Introduction

Creditors modeling is all about Loan Default. A loan default is when a borrow cannot make good on their payments.

Components of expected loss (EL)

Probability of default (PD)
- The probability of the borrow will fail to make repayment of the loan.
Exposure at default (EAD)
- Expected loan value at the time of default (the amount of loan that needs to be repaid).
Loss given default (LGD)
- The amount of the loss, if there is a default.

EL (Expected Loss) = PD x EAD x LGD

The main focus will be Probability of default.

Information used by banks

Banks keep past customer default records, which can be used to predict future default customers.

Application Information:
- Income
- Marital Status
  so forth
Behavioral Information:
- Current Account Balance
- Payment history
- Account history so forth

The Data

Each line in the data represents a customer.
The loan_status field shows if 1 = customer defaulted on loan OR 0 = customer did not.
The grade field is a bureau score of the customer (only behavioral data in data set) Other fields used is loan amount, interest rate, employment length, home ownership, annual income, and age.

#RDS file for loan_data

loan_data <- readRDS(gzcon(url("https://assets.datacamp.com/production/repositories/162/datasets/8f48a2cbb6150e7ae32435e55f271cad5b4b8ecf/loan_data_ch1.rds")))

CrossTable

The CrossTable function in the g-model shows the Cases and Proportions of the fields.

Exercise 1)

Instructions:

Get familiar with the data set by looking at its structure with str().
Load the gmodels package using library(). It is already installed on DataCamp’s servers.
Have a look at the CrossTable() of loan status, using just one argument: loan_data$loan_status.
Call CrossTable() with x argument loan_data$grade and y argument loan_data$loan_status. We only want row-wise proportions, so set prop.r to TRUE, but prop.c , prop.t and prop.chisq to FALSE (default values here are TRUE, and this would lead to inclusion of column proportions, table proportions and chi-square contributions for each cell.

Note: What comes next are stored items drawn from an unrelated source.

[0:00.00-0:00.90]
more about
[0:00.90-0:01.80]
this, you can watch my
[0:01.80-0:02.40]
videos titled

We do not need these here.)

loan_data <- readRDS(gzcon(url("https://assets.datacamp.com/production/repositories/162/datasets/8f48a2cbb6150e7ae32435e55f271cad5b4b8ecf/loan_data_ch1.rds")))

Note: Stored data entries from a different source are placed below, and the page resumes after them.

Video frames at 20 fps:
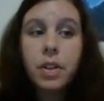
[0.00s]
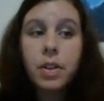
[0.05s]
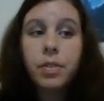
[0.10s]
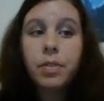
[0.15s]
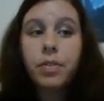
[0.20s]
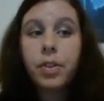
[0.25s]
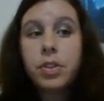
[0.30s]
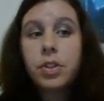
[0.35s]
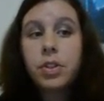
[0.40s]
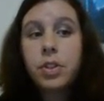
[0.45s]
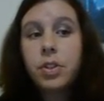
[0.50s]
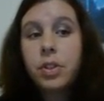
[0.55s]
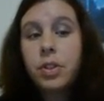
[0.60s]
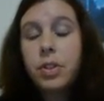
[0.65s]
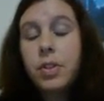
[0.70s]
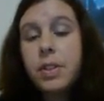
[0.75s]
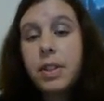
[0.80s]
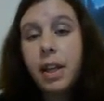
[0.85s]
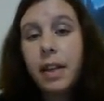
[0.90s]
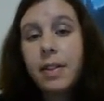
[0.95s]
for
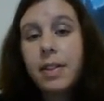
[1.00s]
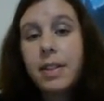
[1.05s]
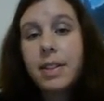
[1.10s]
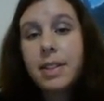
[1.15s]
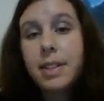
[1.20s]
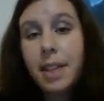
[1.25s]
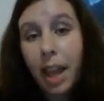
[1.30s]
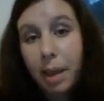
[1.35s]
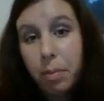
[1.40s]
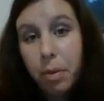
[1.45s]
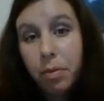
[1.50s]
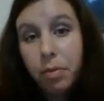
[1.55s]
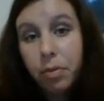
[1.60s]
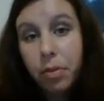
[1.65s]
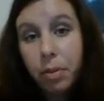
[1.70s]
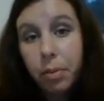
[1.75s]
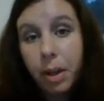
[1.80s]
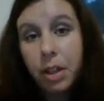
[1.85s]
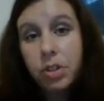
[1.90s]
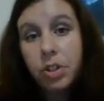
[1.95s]
students to get the same
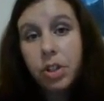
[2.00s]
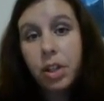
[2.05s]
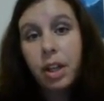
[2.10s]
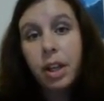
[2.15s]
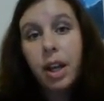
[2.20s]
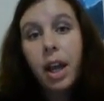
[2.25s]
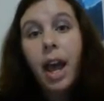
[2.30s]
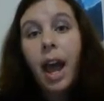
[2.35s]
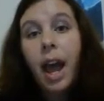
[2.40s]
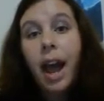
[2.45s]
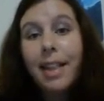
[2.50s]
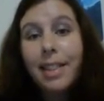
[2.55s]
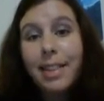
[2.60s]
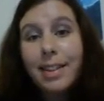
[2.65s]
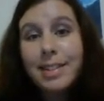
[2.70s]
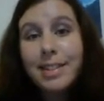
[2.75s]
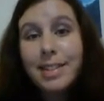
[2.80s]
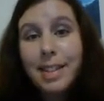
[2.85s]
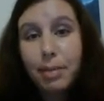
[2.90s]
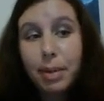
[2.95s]
information and the
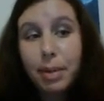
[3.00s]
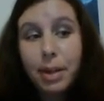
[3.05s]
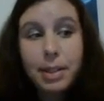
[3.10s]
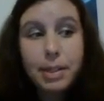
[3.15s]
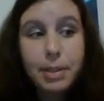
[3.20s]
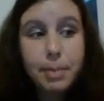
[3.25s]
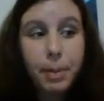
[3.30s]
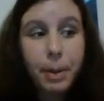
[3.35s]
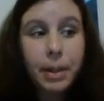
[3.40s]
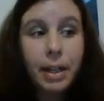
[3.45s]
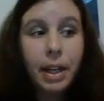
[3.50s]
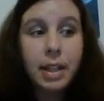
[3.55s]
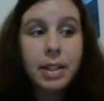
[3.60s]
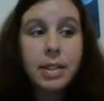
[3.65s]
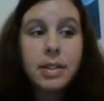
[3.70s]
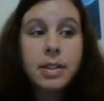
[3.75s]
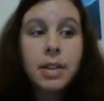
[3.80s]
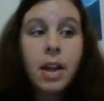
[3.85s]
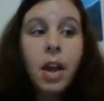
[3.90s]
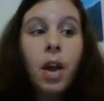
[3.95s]
same
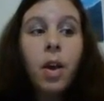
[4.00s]
experience,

# View the structure of loan_data
str(loan_data)

## 'data.frame':    29092 obs. of  8 variables:
##  $ loan_status   : int  0 0 0 0 0 0 1 0 1 0 ...
##  $ loan_amnt     : int  5000 2400 10000 5000 3000 12000 9000 3000 10000 1000 ...
##  $ int_rate      : num  10.6 NA 13.5 NA NA ...
##  $ grade         : Factor w/ 7 levels "A","B","C","D",..: 2 3 3 1 5 2 3 2 2 4 ...
##  $ emp_length    : int  10 25 13 3 9 11 0 3 3 0 ...
##  $ home_ownership: Factor w/ 4 levels "MORTGAGE","OTHER",..: 4 4 4 4 4 3 4 4 4 4 ...
##  $ annual_inc    : num  24000 12252 49200 36000 48000 ...
##  $ age           : int  33 31 24 39 24 28 22 22 28 22 ...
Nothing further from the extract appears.